* [What to work on] All of the records must be given again exactly.

* [Records from a dataset]
=== Section Start ===

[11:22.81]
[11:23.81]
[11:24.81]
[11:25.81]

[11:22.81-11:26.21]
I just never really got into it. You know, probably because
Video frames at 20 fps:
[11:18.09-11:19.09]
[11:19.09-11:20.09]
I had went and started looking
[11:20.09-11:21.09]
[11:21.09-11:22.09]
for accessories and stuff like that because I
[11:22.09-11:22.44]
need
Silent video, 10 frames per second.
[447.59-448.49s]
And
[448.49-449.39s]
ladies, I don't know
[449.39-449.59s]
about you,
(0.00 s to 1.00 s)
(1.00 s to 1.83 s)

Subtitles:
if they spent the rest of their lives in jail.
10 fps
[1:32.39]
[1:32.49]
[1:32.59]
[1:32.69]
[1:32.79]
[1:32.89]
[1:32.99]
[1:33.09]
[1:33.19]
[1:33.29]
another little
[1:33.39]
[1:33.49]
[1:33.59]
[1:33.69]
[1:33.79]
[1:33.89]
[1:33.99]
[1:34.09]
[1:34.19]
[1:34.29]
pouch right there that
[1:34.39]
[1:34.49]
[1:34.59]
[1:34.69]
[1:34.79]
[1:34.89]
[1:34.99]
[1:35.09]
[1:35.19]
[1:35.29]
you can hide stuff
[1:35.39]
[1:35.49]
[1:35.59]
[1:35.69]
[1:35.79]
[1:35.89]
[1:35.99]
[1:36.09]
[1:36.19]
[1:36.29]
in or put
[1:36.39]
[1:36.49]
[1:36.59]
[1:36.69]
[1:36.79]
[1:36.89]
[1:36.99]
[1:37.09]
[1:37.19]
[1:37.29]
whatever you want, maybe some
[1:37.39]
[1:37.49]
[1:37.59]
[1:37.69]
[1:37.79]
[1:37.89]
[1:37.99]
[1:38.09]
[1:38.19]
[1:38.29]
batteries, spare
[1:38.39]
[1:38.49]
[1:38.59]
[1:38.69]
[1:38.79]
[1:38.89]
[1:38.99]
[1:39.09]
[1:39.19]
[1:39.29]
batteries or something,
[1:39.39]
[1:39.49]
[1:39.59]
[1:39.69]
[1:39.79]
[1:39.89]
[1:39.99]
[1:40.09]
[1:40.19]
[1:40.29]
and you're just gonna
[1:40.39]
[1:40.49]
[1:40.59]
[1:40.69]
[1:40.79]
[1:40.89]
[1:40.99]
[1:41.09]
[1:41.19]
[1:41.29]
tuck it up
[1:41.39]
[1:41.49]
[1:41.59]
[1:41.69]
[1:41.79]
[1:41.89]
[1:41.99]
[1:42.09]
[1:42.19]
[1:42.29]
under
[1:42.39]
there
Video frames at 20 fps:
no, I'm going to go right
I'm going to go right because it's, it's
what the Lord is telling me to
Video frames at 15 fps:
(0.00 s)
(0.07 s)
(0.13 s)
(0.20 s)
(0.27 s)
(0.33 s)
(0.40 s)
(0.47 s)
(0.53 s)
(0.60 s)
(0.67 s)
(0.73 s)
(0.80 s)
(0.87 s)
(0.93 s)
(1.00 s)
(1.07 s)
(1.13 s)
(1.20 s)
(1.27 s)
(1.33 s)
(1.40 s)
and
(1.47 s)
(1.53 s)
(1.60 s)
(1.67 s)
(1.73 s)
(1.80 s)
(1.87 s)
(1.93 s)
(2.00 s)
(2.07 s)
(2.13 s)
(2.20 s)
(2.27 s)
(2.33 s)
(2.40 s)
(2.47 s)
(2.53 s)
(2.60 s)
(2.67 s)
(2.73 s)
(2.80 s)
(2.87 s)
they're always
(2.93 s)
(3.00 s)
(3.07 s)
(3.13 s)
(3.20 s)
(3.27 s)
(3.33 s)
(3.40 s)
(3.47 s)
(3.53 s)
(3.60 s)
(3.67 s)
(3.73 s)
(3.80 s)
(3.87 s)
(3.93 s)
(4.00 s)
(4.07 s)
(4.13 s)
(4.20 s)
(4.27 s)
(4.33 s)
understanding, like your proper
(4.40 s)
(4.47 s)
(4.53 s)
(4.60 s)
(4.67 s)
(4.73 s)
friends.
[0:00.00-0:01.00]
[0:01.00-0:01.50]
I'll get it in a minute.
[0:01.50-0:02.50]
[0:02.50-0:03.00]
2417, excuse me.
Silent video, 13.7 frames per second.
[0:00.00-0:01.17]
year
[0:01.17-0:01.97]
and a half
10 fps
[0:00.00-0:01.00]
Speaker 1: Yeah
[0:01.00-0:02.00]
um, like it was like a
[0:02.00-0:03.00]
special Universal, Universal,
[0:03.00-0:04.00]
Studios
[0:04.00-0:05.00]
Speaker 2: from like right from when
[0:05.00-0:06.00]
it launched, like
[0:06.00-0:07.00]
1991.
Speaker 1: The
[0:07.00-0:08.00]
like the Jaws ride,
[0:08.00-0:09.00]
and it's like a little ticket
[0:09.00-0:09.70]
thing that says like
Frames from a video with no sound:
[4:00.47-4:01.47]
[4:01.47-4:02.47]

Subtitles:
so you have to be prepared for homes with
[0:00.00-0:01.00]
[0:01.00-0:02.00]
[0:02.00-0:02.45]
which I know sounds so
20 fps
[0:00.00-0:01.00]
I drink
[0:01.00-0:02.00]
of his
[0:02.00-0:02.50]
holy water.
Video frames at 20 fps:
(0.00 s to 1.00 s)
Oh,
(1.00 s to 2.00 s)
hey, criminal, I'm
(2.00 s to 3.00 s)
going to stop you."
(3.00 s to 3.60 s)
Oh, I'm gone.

=== Section End ===

* [Result]
[11:22.81]
[11:23.81]
[11:24.81]
[11:25.81]

[11:22.81-11:26.21]
I just never really got into it. You know, probably because
Video frames at 20 fps:
[11:18.09-11:19.09]
[11:19.09-11:20.09]
I had went and started looking
[11:20.09-11:21.09]
[11:21.09-11:22.09]
for accessories and stuff like that because I
[11:22.09-11:22.44]
need
Silent video, 10 frames per second.
[447.59-448.49s]
And
[448.49-449.39s]
ladies, I don't know
[449.39-449.59s]
about you,
(0.00 s to 1.00 s)
(1.00 s to 1.83 s)

Subtitles:
if they spent the rest of their lives in jail.
10 fps
[1:32.39]
[1:32.49]
[1:32.59]
[1:32.69]
[1:32.79]
[1:32.89]
[1:32.99]
[1:33.09]
[1:33.19]
[1:33.29]
another little
[1:33.39]
[1:33.49]
[1:33.59]
[1:33.69]
[1:33.79]
[1:33.89]
[1:33.99]
[1:34.09]
[1:34.19]
[1:34.29]
pouch right there that
[1:34.39]
[1:34.49]
[1:34.59]
[1:34.69]
[1:34.79]
[1:34.89]
[1:34.99]
[1:35.09]
[1:35.19]
[1:35.29]
you can hide stuff
[1:35.39]
[1:35.49]
[1:35.59]
[1:35.69]
[1:35.79]
[1:35.89]
[1:35.99]
[1:36.09]
[1:36.19]
[1:36.29]
in or put
[1:36.39]
[1:36.49]
[1:36.59]
[1:36.69]
[1:36.79]
[1:36.89]
[1:36.99]
[1:37.09]
[1:37.19]
[1:37.29]
whatever you want, maybe some
[1:37.39]
[1:37.49]
[1:37.59]
[1:37.69]
[1:37.79]
[1:37.89]
[1:37.99]
[1:38.09]
[1:38.19]
[1:38.29]
batteries, spare
[1:38.39]
[1:38.49]
[1:38.59]
[1:38.69]
[1:38.79]
[1:38.89]
[1:38.99]
[1:39.09]
[1:39.19]
[1:39.29]
batteries or something,
[1:39.39]
[1:39.49]
[1:39.59]
[1:39.69]
[1:39.79]
[1:39.89]
[1:39.99]
[1:40.09]
[1:40.19]
[1:40.29]
and you're just gonna
[1:40.39]
[1:40.49]
[1:40.59]
[1:40.69]
[1:40.79]
[1:40.89]
[1:40.99]
[1:41.09]
[1:41.19]
[1:41.29]
tuck it up
[1:41.39]
[1:41.49]
[1:41.59]
[1:41.69]
[1:41.79]
[1:41.89]
[1:41.99]
[1:42.09]
[1:42.19]
[1:42.29]
under
[1:42.39]
there
Video frames at 20 fps:
no, I'm going to go right
I'm going to go right because it's, it's
what the Lord is telling me to
Video frames at 15 fps:
(0.00 s)
(0.07 s)
(0.13 s)
(0.20 s)
(0.27 s)
(0.33 s)
(0.40 s)
(0.47 s)
(0.53 s)
(0.60 s)
(0.67 s)
(0.73 s)
(0.80 s)
(0.87 s)
(0.93 s)
(1.00 s)
(1.07 s)
(1.13 s)
(1.20 s)
(1.27 s)
(1.33 s)
(1.40 s)
and
(1.47 s)
(1.53 s)
(1.60 s)
(1.67 s)
(1.73 s)
(1.80 s)
(1.87 s)
(1.93 s)
(2.00 s)
(2.07 s)
(2.13 s)
(2.20 s)
(2.27 s)
(2.33 s)
(2.40 s)
(2.47 s)
(2.53 s)
(2.60 s)
(2.67 s)
(2.73 s)
(2.80 s)
(2.87 s)
they're always
(2.93 s)
(3.00 s)
(3.07 s)
(3.13 s)
(3.20 s)
(3.27 s)
(3.33 s)
(3.40 s)
(3.47 s)
(3.53 s)
(3.60 s)
(3.67 s)
(3.73 s)
(3.80 s)
(3.87 s)
(3.93 s)
(4.00 s)
(4.07 s)
(4.13 s)
(4.20 s)
(4.27 s)
(4.33 s)
understanding, like your proper
(4.40 s)
(4.47 s)
(4.53 s)
(4.60 s)
(4.67 s)
(4.73 s)
friends.
[0:00.00-0:01.00]
[0:01.00-0:01.50]
I'll get it in a minute.
[0:01.50-0:02.50]
[0:02.50-0:03.00]
2417, excuse me.
Silent video, 13.7 frames per second.
[0:00.00-0:01.17]
year
[0:01.17-0:01.97]
and a half
10 fps
[0:00.00-0:01.00]
Speaker 1: Yeah
[0:01.00-0:02.00]
um, like it was like a
[0:02.00-0:03.00]
special Universal, Universal,
[0:03.00-0:04.00]
Studios
[0:04.00-0:05.00]
Speaker 2: from like right from when
[0:05.00-0:06.00]
it launched, like
[0:06.00-0:07.00]
1991.
Speaker 1: The
[0:07.00-0:08.00]
like the Jaws ride,
[0:08.00-0:09.00]
and it's like a little ticket
[0:09.00-0:09.70]
thing that says like
Frames from a video with no sound:
[4:00.47-4:01.47]
[4:01.47-4:02.47]

Subtitles:
so you have to be prepared for homes with
[0:00.00-0:01.00]
[0:01.00-0:02.00]
[0:02.00-0:02.45]
which I know sounds so
20 fps
[0:00.00-0:01.00]
I drink
[0:01.00-0:02.00]
of his
[0:02.00-0:02.50]
holy water.
Video frames at 20 fps:
(0.00 s to 1.00 s)
Oh,
(1.00 s to 2.00 s)
hey, criminal, I'm
(2.00 s to 3.00 s)
going to stop you."
(3.00 s to 3.60 s)
Oh, I'm gone.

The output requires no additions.